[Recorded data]
_ _ _ _

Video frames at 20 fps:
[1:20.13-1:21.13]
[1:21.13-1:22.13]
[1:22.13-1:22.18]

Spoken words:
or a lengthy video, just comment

_ _ _ _

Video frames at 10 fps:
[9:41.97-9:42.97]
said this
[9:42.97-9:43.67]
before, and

_ _ _ _

- **REQUIREMENT**
Note every line above where the string "frames" shows up, and copy those lines.

- **WRITTEN RESPONSE**
Video frames at 20 fps:
Video frames at 10 fps:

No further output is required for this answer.